▸ **Task details**
I'd like an exact copy of every line from the start of the entries below through the line containing "[1:59.40-2:00.30]", please.

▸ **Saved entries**

*****

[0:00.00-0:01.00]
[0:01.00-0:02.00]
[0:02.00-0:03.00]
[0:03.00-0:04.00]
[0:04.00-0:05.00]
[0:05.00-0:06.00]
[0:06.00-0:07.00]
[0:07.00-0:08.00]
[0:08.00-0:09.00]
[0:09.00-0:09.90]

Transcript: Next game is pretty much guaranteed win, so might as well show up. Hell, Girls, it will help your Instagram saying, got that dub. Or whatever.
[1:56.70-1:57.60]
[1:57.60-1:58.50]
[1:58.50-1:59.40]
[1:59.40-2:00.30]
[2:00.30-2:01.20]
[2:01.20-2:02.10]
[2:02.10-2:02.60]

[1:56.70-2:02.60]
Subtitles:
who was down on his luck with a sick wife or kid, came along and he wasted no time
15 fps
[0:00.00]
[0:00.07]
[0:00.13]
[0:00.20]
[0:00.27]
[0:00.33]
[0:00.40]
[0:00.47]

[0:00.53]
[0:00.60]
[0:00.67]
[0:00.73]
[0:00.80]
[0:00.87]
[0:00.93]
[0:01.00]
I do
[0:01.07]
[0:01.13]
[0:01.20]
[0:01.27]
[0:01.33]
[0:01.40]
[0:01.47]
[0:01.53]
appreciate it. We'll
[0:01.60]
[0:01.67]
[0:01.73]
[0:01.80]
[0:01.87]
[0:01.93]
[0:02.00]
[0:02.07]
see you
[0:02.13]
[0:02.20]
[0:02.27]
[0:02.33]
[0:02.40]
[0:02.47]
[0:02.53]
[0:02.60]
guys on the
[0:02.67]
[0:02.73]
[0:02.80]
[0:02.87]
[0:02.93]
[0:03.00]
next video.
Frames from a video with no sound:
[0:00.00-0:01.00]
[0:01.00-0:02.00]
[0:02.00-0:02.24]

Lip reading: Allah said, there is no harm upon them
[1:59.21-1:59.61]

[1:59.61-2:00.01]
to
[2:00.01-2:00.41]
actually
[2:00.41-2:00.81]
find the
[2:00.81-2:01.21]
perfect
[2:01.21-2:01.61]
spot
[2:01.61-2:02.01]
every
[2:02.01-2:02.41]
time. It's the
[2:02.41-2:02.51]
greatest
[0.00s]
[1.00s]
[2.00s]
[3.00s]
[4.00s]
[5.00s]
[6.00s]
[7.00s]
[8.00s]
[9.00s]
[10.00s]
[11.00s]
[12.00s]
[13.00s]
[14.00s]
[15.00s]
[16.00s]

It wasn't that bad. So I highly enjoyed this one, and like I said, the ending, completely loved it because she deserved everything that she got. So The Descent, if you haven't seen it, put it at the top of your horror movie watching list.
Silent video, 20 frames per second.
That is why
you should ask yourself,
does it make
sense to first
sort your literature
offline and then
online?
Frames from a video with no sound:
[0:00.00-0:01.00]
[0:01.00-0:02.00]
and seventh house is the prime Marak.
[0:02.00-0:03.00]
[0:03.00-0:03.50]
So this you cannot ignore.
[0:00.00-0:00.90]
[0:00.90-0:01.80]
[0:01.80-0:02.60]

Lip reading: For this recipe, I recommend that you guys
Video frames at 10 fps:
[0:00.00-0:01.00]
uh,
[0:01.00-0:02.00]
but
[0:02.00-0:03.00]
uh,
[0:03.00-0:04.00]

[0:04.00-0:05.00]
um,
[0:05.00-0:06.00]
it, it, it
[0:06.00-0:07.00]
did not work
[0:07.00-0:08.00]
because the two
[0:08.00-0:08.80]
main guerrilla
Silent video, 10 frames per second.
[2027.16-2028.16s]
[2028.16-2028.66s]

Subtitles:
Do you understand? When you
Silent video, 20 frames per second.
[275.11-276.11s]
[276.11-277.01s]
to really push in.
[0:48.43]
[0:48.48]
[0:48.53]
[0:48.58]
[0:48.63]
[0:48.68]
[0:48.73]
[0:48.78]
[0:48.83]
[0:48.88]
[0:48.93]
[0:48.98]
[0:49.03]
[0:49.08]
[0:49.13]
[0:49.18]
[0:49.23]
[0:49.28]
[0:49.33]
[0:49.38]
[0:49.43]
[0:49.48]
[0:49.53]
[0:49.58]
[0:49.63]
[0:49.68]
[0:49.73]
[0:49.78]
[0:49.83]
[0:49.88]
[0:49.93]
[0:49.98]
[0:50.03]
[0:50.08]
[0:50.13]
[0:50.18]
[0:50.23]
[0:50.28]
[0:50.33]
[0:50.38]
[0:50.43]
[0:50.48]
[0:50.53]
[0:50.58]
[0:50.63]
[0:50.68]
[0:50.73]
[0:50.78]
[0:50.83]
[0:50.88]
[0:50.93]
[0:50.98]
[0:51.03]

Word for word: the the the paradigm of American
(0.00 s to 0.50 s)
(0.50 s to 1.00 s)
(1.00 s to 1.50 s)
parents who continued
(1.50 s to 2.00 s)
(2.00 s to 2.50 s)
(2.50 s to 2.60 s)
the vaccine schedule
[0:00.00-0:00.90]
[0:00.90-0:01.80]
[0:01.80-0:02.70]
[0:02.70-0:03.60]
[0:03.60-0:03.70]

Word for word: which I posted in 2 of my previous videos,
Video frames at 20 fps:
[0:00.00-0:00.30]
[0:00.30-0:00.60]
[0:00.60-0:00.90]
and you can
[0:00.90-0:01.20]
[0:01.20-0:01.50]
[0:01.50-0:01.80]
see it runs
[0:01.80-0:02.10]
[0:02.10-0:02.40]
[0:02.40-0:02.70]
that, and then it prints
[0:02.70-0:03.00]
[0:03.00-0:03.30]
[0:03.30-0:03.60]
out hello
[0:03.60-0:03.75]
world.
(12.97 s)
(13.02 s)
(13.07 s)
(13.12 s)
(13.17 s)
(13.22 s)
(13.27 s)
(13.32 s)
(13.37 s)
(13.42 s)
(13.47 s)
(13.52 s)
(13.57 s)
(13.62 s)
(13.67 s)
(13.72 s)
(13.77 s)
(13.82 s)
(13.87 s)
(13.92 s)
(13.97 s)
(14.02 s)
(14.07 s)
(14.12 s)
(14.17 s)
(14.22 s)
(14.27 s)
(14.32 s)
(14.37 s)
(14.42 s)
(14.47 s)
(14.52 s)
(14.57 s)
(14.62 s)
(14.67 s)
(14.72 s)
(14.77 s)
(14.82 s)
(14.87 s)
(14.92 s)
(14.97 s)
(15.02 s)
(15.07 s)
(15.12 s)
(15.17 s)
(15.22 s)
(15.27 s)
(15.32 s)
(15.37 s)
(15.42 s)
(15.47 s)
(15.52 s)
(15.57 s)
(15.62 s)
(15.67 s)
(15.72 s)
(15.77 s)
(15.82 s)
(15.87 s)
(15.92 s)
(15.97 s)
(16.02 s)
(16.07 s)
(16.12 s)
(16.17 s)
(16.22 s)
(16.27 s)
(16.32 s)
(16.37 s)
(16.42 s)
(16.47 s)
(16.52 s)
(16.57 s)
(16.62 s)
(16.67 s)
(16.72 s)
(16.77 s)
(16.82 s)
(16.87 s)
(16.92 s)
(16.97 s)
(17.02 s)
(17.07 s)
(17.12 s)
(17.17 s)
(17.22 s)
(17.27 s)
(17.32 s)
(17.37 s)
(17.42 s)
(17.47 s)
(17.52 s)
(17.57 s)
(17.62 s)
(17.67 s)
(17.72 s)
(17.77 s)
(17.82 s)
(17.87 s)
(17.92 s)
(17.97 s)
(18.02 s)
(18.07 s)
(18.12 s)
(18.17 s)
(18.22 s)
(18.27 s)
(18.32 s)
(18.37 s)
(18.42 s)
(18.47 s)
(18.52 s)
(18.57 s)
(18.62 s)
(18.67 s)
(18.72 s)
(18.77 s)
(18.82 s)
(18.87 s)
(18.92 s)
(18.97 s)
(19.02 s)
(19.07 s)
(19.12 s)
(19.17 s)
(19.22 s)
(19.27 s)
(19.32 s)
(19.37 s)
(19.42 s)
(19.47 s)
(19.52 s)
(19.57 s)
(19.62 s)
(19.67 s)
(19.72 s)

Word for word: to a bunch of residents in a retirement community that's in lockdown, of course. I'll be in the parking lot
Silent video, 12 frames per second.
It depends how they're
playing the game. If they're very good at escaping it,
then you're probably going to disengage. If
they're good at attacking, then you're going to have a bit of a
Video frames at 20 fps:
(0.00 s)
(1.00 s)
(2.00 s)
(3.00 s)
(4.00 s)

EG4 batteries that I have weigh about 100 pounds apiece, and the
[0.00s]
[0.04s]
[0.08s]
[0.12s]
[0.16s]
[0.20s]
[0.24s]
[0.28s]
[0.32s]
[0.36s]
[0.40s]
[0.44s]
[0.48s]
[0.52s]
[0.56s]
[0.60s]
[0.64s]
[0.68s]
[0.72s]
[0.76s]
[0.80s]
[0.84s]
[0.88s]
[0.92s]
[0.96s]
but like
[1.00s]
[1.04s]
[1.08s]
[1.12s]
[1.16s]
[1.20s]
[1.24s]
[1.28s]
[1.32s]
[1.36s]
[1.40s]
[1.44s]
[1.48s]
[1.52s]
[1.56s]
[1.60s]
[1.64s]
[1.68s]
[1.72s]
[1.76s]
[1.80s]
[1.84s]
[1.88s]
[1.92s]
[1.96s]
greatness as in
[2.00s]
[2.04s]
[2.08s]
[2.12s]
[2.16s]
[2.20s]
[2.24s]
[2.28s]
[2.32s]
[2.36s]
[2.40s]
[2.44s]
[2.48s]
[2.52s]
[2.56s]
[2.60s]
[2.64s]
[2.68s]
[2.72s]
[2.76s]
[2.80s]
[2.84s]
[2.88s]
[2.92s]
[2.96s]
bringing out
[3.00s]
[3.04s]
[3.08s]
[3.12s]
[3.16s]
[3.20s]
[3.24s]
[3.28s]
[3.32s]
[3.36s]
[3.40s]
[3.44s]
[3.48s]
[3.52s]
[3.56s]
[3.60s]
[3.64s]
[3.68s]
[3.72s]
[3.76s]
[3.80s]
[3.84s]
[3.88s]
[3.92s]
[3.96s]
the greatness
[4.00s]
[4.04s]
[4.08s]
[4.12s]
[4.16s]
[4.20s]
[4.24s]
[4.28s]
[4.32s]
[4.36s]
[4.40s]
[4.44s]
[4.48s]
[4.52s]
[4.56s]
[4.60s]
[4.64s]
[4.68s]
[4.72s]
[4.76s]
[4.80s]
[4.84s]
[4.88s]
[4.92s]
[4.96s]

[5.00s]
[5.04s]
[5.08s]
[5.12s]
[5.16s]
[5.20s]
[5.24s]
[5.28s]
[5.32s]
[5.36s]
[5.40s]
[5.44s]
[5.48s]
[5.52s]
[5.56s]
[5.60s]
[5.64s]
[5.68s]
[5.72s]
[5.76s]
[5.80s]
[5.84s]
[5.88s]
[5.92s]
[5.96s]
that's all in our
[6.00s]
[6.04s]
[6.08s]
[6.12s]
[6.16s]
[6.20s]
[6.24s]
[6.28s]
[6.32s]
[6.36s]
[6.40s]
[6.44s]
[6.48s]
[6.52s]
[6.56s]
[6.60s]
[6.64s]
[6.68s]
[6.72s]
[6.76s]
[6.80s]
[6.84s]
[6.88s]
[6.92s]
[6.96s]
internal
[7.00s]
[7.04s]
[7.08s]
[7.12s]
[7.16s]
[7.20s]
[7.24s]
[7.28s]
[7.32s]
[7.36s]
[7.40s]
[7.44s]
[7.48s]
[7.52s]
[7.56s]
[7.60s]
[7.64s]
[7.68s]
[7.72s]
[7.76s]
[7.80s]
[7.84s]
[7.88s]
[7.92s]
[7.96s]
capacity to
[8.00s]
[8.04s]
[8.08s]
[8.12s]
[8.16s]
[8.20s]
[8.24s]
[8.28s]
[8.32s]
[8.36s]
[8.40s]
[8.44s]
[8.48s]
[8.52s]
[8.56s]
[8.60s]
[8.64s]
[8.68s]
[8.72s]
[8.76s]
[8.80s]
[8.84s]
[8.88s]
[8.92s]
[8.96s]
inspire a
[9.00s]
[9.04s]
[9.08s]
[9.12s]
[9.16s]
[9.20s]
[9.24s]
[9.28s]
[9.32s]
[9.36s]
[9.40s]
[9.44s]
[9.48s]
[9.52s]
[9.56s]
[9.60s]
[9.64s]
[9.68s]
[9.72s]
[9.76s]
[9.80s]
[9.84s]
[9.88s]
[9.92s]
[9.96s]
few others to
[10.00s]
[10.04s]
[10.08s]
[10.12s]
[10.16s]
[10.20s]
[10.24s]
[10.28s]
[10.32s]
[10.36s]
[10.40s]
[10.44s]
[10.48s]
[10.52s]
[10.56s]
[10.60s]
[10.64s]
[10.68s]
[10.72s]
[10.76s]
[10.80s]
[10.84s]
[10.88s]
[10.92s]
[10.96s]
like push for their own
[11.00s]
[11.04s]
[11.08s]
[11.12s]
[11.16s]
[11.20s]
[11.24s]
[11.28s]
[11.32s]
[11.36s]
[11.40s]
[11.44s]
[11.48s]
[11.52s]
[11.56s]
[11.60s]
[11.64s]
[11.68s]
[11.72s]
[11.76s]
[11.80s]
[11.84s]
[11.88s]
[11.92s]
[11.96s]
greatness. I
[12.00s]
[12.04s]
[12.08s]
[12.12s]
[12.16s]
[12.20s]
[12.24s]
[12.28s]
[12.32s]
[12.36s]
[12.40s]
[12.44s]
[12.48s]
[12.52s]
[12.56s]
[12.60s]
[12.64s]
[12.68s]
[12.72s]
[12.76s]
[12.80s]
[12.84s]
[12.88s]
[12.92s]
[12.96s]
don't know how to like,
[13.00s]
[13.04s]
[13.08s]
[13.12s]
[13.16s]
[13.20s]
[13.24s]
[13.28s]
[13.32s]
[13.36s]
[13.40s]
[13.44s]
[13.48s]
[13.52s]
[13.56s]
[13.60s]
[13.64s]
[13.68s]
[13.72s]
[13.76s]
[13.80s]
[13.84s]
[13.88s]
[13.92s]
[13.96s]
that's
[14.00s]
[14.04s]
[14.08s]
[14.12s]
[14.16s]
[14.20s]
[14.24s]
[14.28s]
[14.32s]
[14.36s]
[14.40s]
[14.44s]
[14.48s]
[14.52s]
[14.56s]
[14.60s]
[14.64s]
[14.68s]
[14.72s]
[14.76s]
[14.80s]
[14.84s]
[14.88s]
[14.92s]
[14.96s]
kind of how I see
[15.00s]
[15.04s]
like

*****

▸ **Answer space**
[0:00.00-0:01.00]
[0:01.00-0:02.00]
[0:02.00-0:03.00]
[0:03.00-0:04.00]
[0:04.00-0:05.00]
[0:05.00-0:06.00]
[0:06.00-0:07.00]
[0:07.00-0:08.00]
[0:08.00-0:09.00]
[0:09.00-0:09.90]

Transcript: Next game is pretty much guaranteed win, so might as well show up. Hell, Girls, it will help your Instagram saying, got that dub. Or whatever.
[1:56.70-1:57.60]
[1:57.60-1:58.50]
[1:58.50-1:59.40]
[1:59.40-2:00.30]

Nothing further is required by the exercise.